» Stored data

..............................

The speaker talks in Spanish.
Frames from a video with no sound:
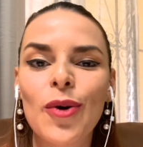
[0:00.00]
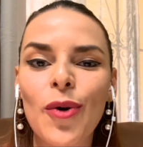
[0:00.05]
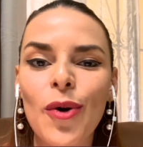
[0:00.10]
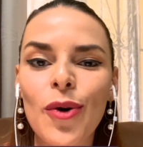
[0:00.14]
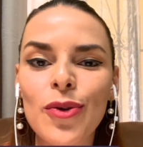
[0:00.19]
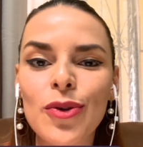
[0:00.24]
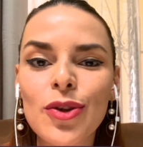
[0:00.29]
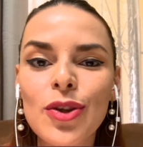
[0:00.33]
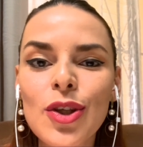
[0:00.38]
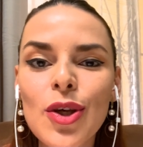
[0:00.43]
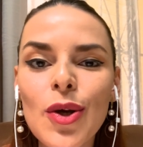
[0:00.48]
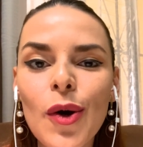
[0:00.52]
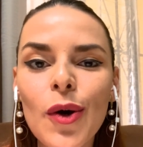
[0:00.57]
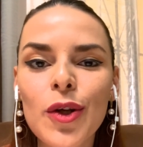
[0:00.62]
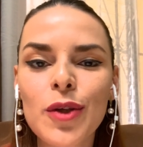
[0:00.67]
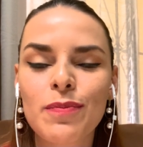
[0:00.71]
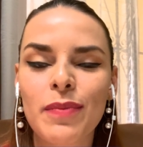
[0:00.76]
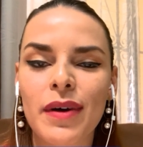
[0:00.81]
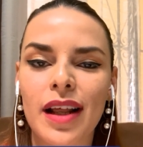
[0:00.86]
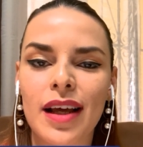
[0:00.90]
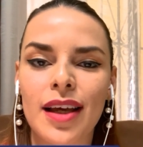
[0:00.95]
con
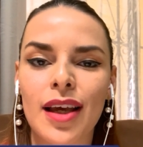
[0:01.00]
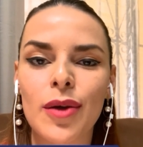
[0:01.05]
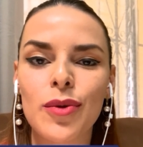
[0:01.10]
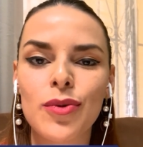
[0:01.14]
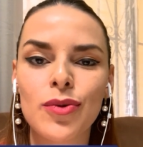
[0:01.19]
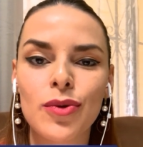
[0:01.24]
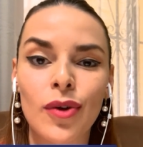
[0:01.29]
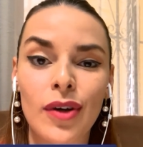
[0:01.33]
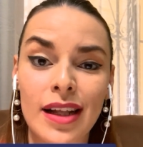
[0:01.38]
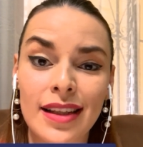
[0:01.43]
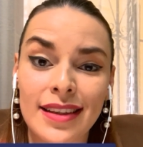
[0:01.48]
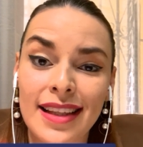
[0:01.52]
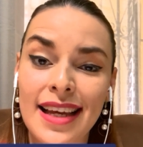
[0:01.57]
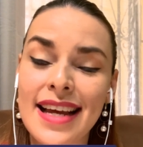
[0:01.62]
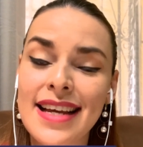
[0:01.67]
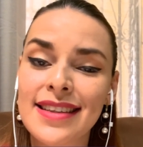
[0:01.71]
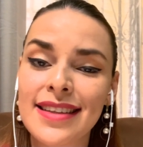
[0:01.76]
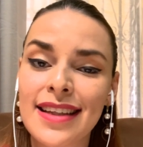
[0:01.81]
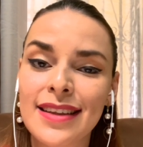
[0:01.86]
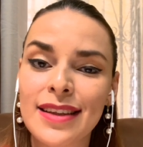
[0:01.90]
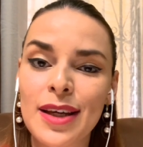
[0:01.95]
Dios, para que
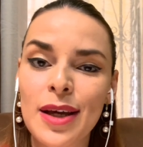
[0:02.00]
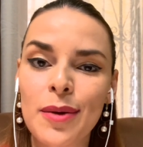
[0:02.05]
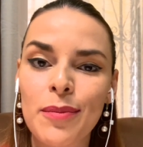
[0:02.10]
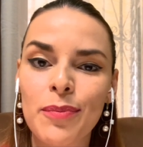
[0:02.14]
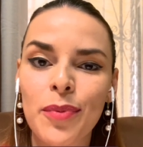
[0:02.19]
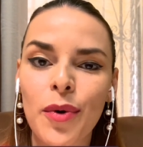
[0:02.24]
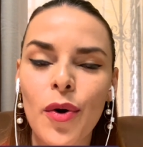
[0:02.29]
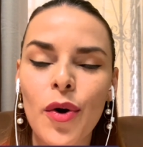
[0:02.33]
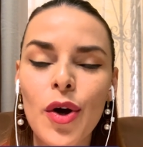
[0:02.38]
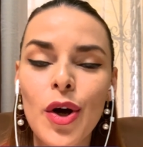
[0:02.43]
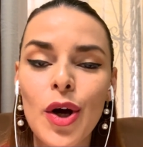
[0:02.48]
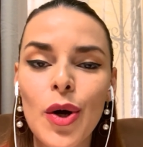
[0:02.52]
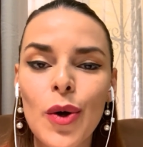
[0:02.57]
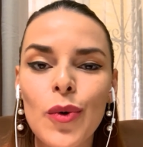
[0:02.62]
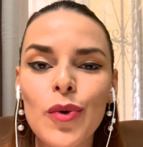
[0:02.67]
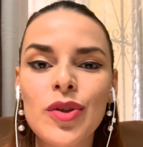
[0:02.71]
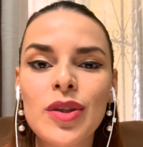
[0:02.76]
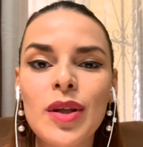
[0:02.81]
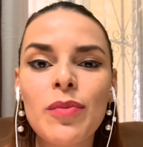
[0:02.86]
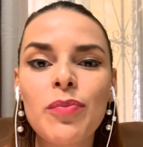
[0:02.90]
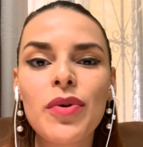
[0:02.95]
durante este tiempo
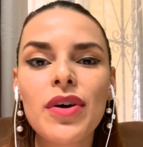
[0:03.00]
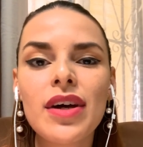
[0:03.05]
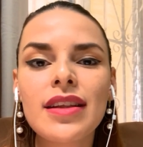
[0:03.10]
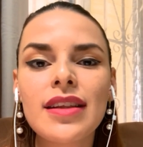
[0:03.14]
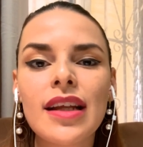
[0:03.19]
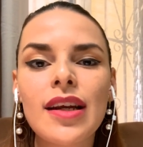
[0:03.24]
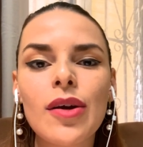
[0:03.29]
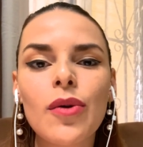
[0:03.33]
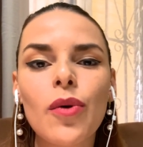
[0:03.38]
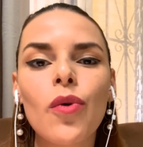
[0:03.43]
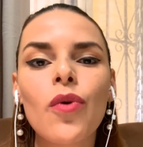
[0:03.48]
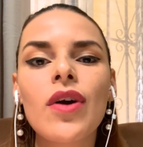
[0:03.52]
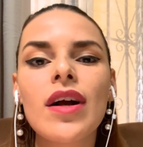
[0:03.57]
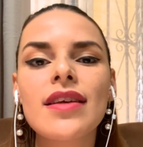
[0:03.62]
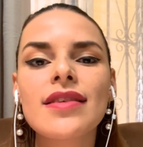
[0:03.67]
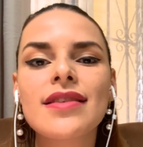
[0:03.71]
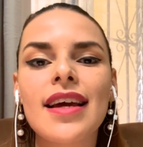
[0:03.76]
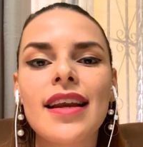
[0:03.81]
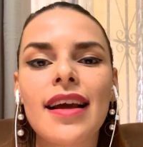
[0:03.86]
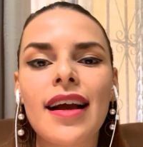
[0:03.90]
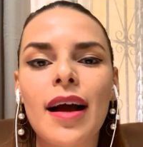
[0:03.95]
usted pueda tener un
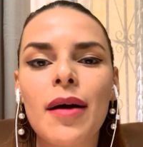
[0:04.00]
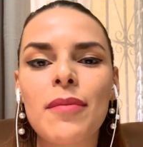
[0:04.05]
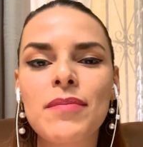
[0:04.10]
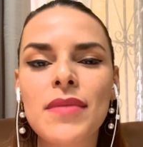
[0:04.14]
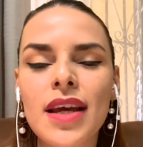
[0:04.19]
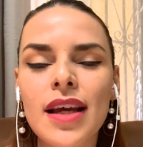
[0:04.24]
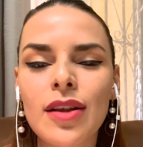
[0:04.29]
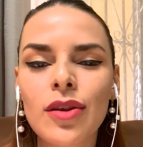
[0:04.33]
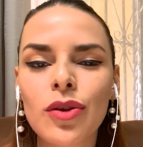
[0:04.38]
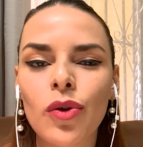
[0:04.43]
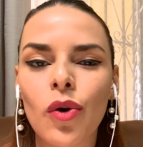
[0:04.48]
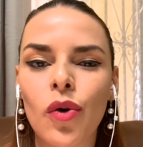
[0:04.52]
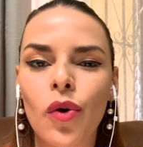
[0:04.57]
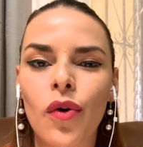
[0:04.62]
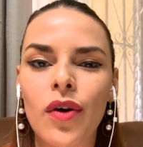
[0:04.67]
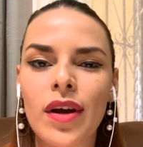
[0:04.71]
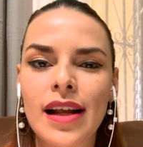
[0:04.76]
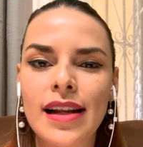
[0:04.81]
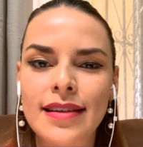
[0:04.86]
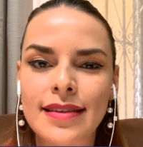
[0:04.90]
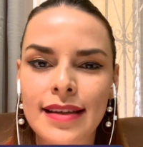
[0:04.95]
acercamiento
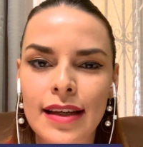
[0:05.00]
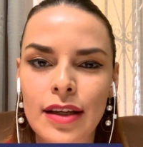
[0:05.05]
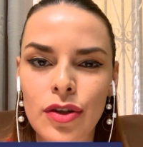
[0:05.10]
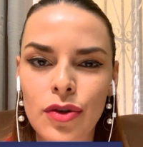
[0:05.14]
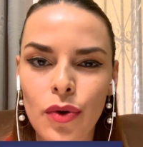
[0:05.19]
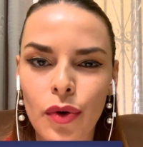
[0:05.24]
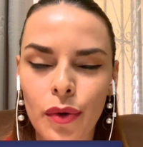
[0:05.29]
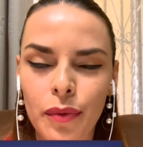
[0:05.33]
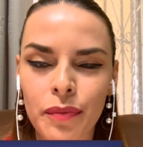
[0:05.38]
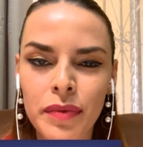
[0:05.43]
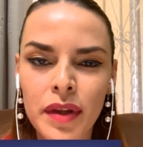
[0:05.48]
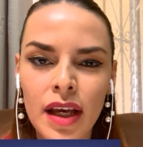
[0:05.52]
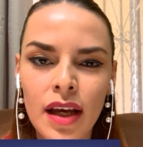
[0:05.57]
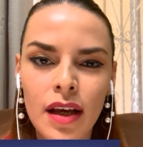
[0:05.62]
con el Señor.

..............................

» Your assignment
Retype all of the entries exactly as written, leaving out any images.

» Reply to the exercise
The speaker talks in Spanish.
Frames from a video with no sound:
[0:00.00]
[0:00.05]
[0:00.10]
[0:00.14]
[0:00.19]
[0:00.24]
[0:00.29]
[0:00.33]
[0:00.38]
[0:00.43]
[0:00.48]
[0:00.52]
[0:00.57]
[0:00.62]
[0:00.67]
[0:00.71]
[0:00.76]
[0:00.81]
[0:00.86]
[0:00.90]
[0:00.95]
con
[0:01.00]
[0:01.05]
[0:01.10]
[0:01.14]
[0:01.19]
[0:01.24]
[0:01.29]
[0:01.33]
[0:01.38]
[0:01.43]
[0:01.48]
[0:01.52]
[0:01.57]
[0:01.62]
[0:01.67]
[0:01.71]
[0:01.76]
[0:01.81]
[0:01.86]
[0:01.90]
[0:01.95]
Dios, para que
[0:02.00]
[0:02.05]
[0:02.10]
[0:02.14]
[0:02.19]
[0:02.24]
[0:02.29]
[0:02.33]
[0:02.38]
[0:02.43]
[0:02.48]
[0:02.52]
[0:02.57]
[0:02.62]
[0:02.67]
[0:02.71]
[0:02.76]
[0:02.81]
[0:02.86]
[0:02.90]
[0:02.95]
durante este tiempo
[0:03.00]
[0:03.05]
[0:03.10]
[0:03.14]
[0:03.19]
[0:03.24]
[0:03.29]
[0:03.33]
[0:03.38]
[0:03.43]
[0:03.48]
[0:03.52]
[0:03.57]
[0:03.62]
[0:03.67]
[0:03.71]
[0:03.76]
[0:03.81]
[0:03.86]
[0:03.90]
[0:03.95]
usted pueda tener un
[0:04.00]
[0:04.05]
[0:04.10]
[0:04.14]
[0:04.19]
[0:04.24]
[0:04.29]
[0:04.33]
[0:04.38]
[0:04.43]
[0:04.48]
[0:04.52]
[0:04.57]
[0:04.62]
[0:04.67]
[0:04.71]
[0:04.76]
[0:04.81]
[0:04.86]
[0:04.90]
[0:04.95]
acercamiento
[0:05.00]
[0:05.05]
[0:05.10]
[0:05.14]
[0:05.19]
[0:05.24]
[0:05.29]
[0:05.33]
[0:05.38]
[0:05.43]
[0:05.48]
[0:05.52]
[0:05.57]
[0:05.62]
con el Señor.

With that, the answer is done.